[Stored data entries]
===============
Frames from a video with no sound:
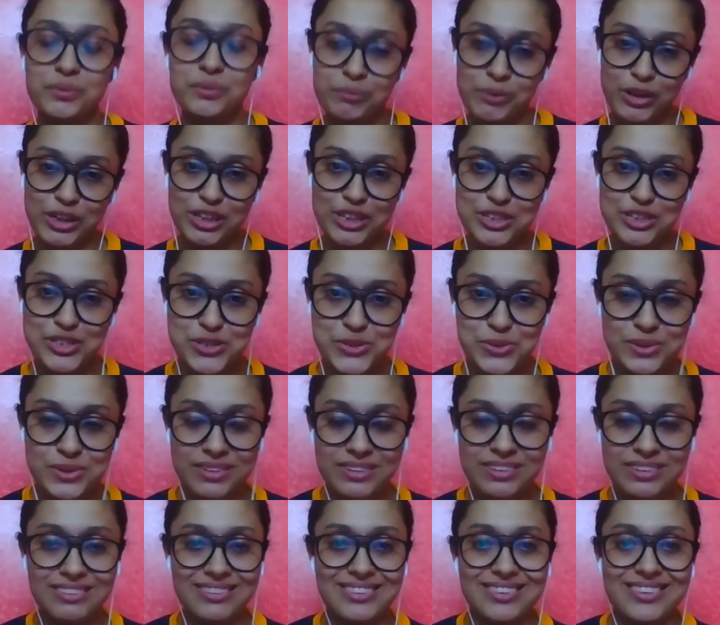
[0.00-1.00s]
Good morning,
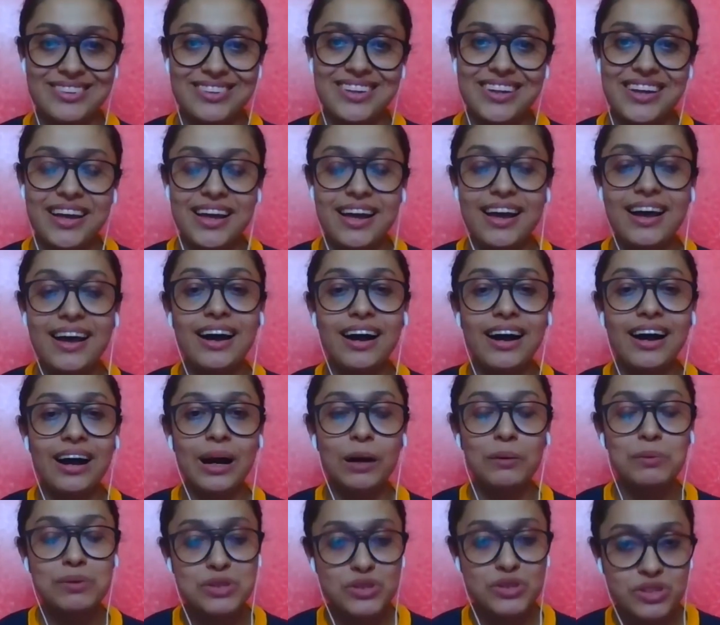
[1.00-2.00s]
students.
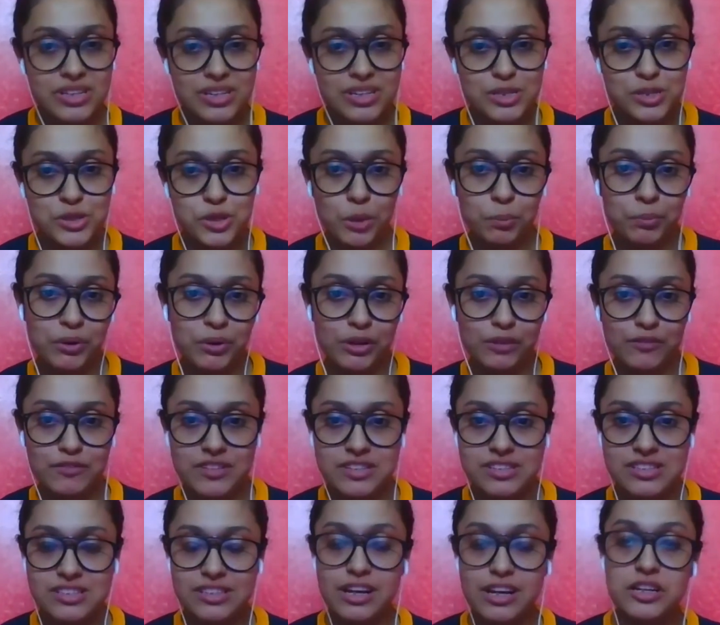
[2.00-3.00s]
Our today's topic of
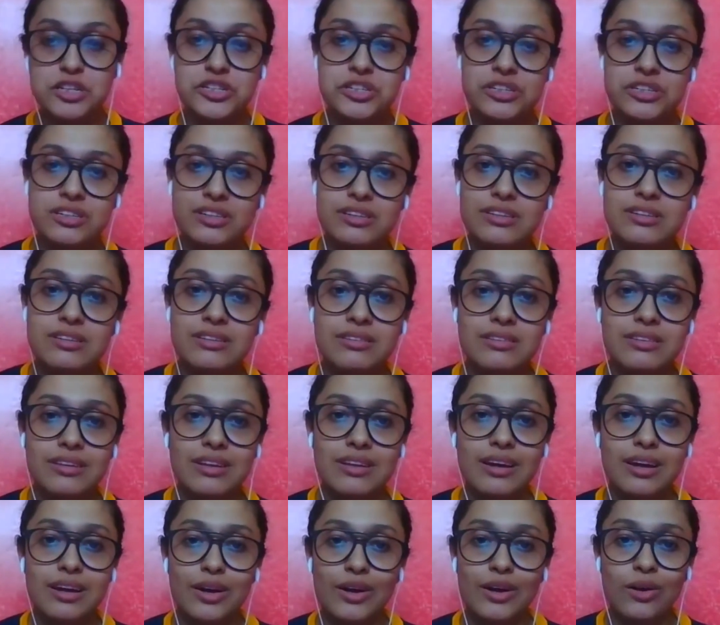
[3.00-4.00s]
discussion is
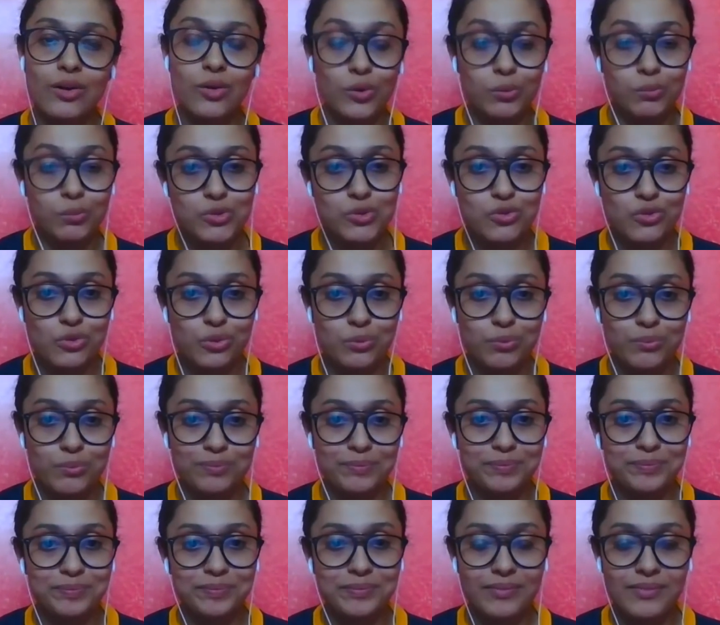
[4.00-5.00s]
chromosome.
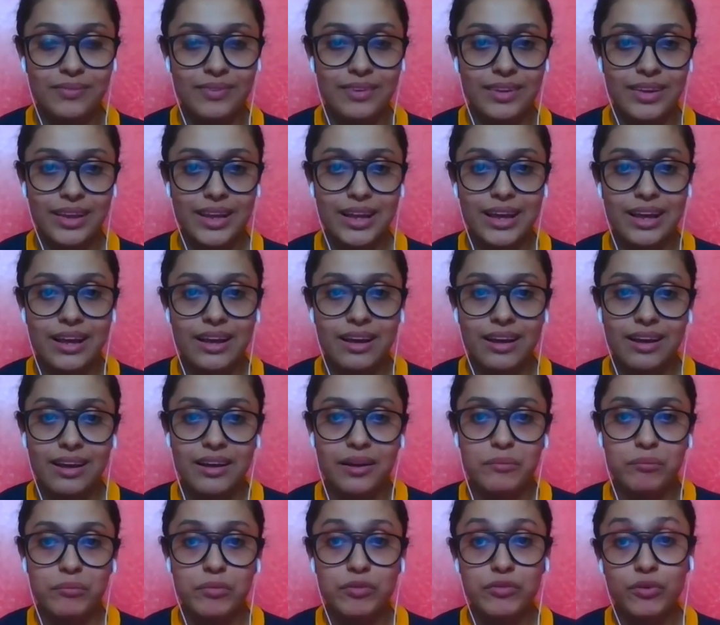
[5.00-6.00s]

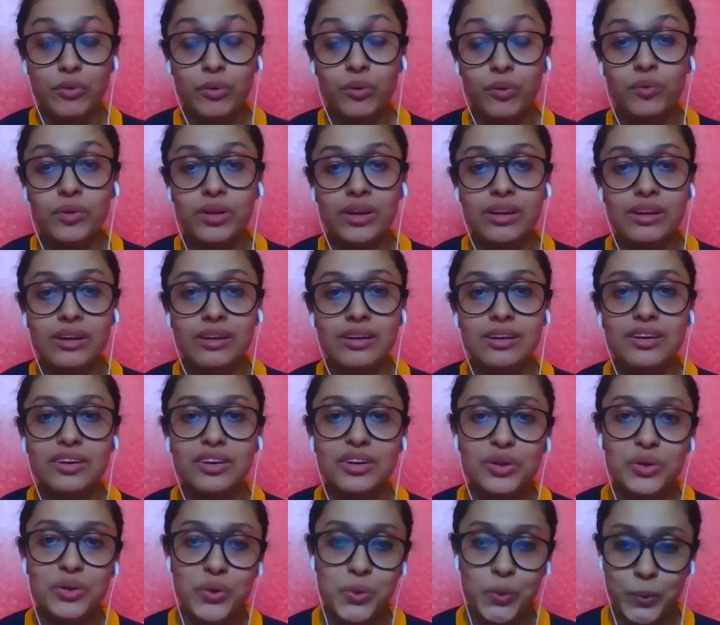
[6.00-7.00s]
Before we
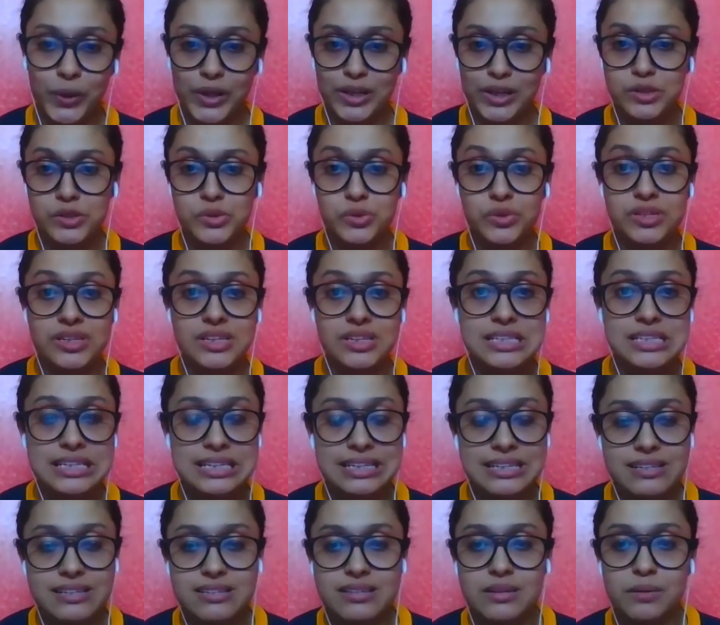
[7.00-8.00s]
go into
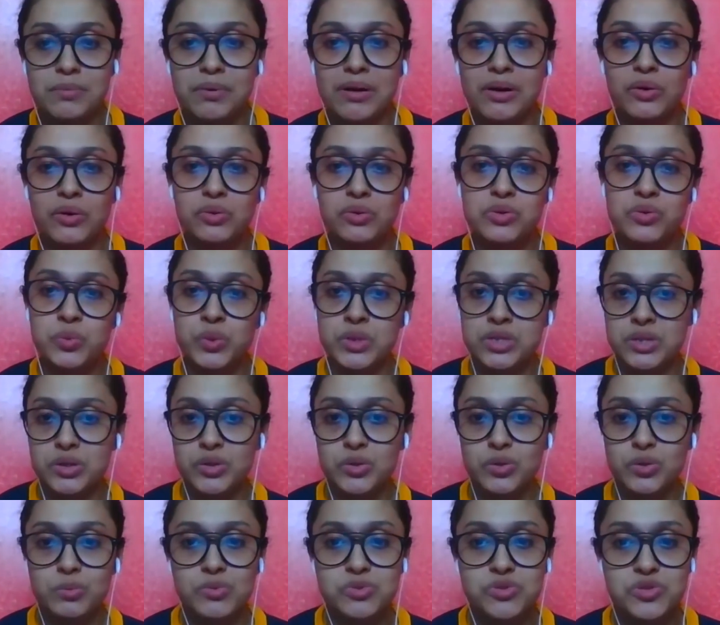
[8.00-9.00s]
details about what a
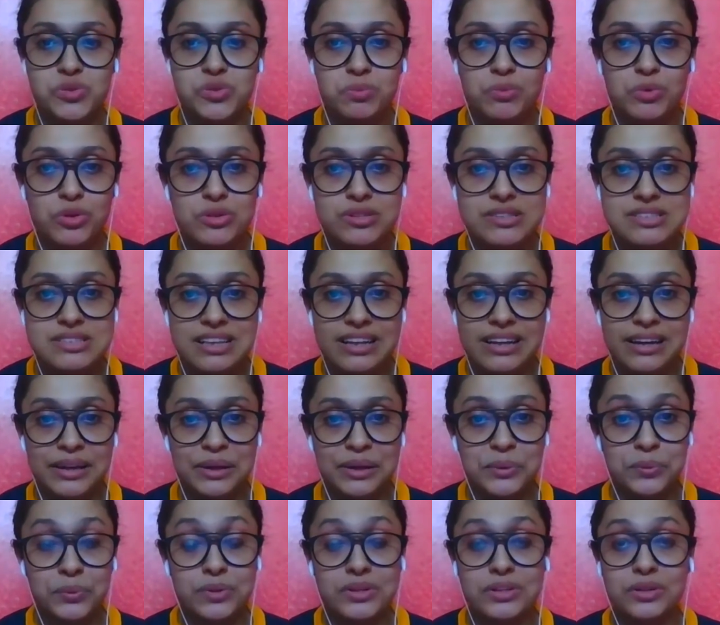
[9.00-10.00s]
chromosome looks
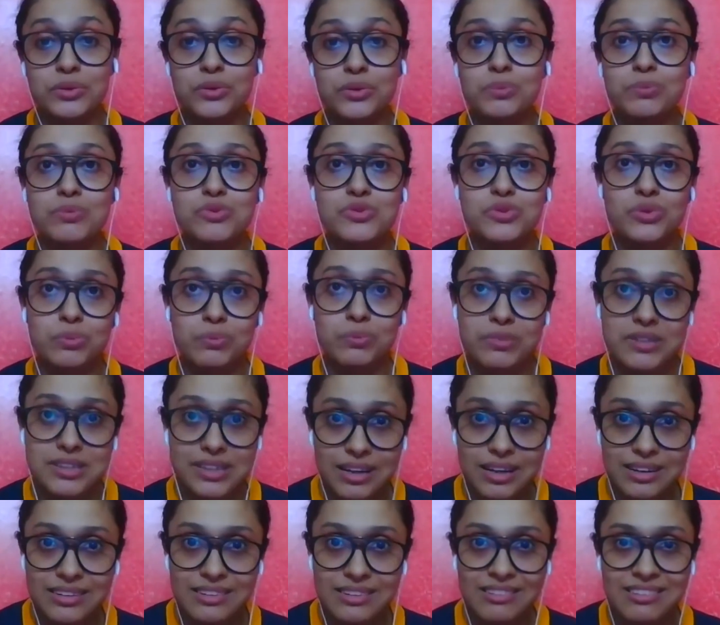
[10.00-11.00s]
like, what a chromosome
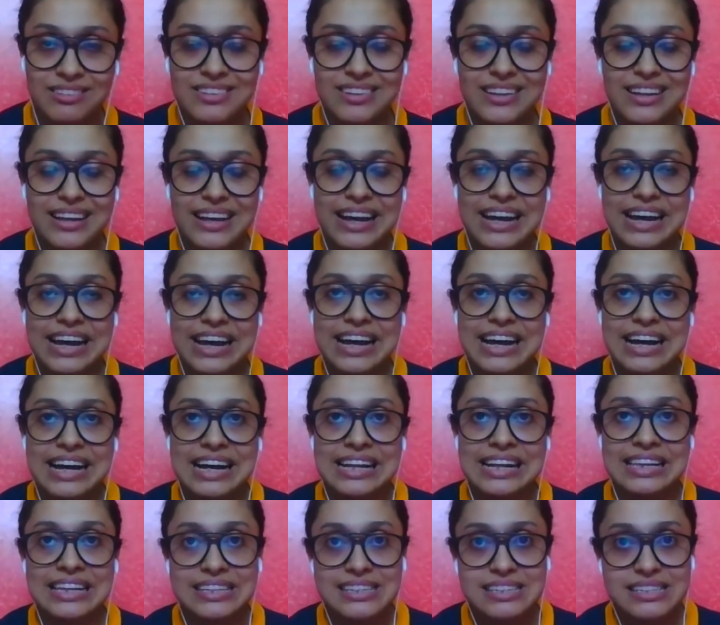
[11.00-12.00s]
does,
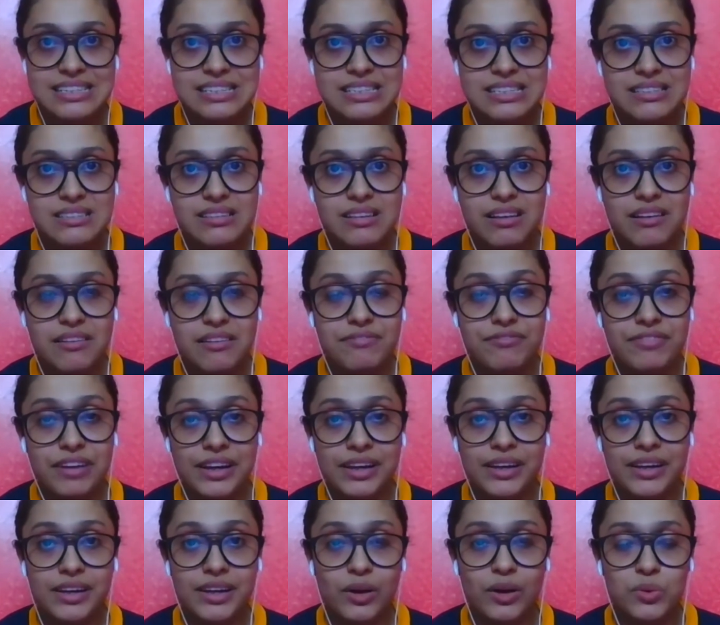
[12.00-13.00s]
let us
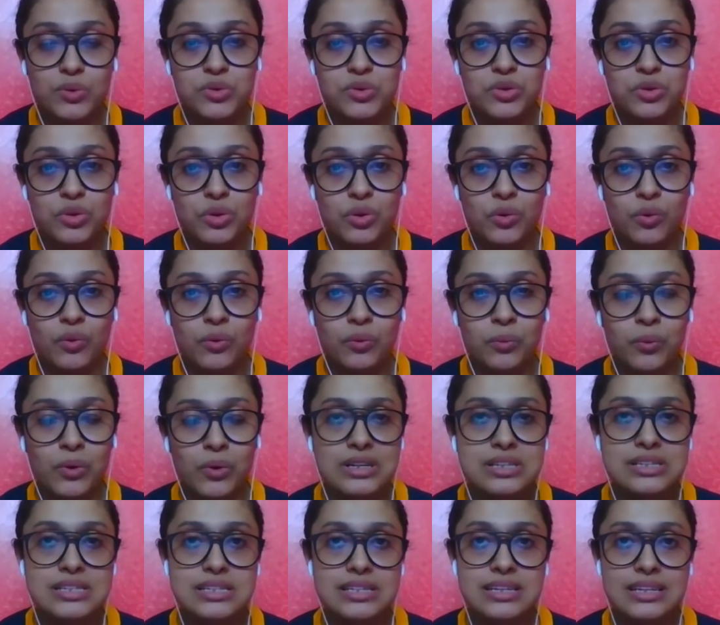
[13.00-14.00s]
find out
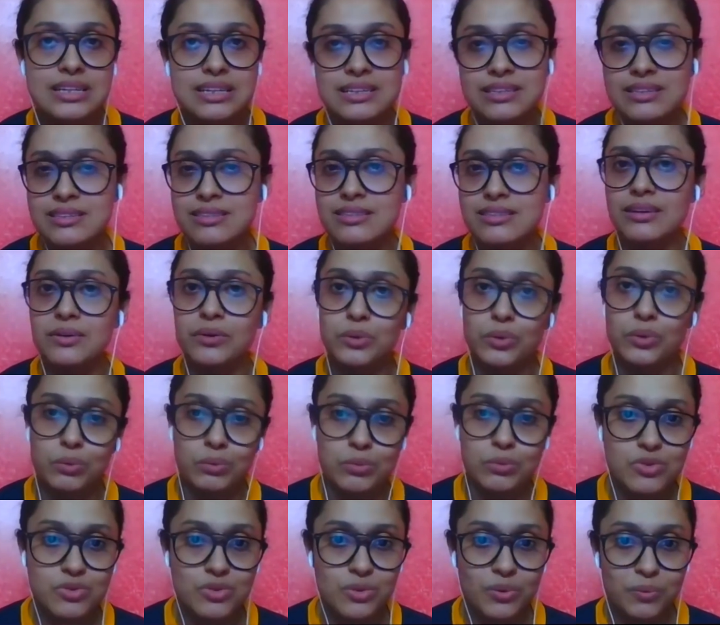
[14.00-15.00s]
what is a
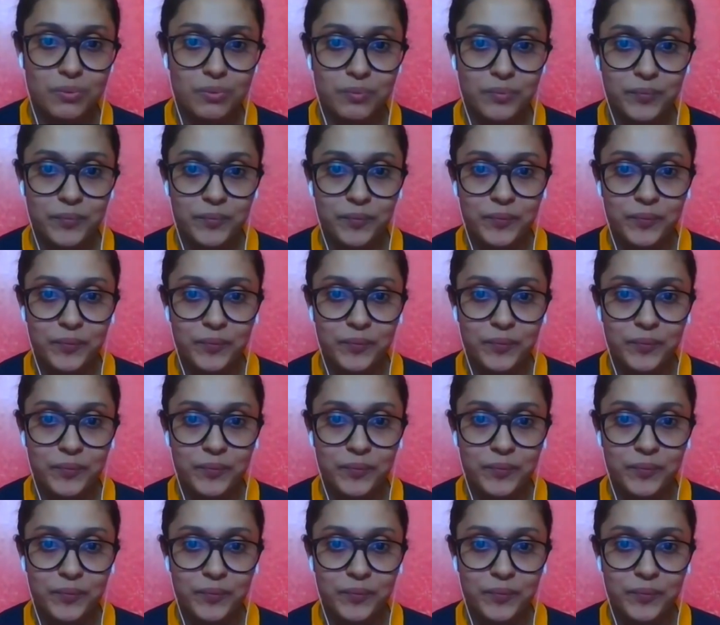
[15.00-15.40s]
chromosome.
===============
● **PROBLEM STATEMENT**
Restate each line above exactly, keeping pictures out.

● **RESPONSE BELOW**
Frames from a video with no sound:
[0.00-1.00s]
Good morning,
[1.00-2.00s]
students.
[2.00-3.00s]
Our today's topic of
[3.00-4.00s]
discussion is
[4.00-5.00s]
chromosome.
[5.00-6.00s]

[6.00-7.00s]
Before we
[7.00-8.00s]
go into
[8.00-9.00s]
details about what a
[9.00-10.00s]
chromosome looks
[10.00-11.00s]
like, what a chromosome
[11.00-12.00s]
does,
[12.00-13.00s]
let us
[13.00-14.00s]
find out
[14.00-15.00s]
what is a
[15.00-15.40s]
chromosome.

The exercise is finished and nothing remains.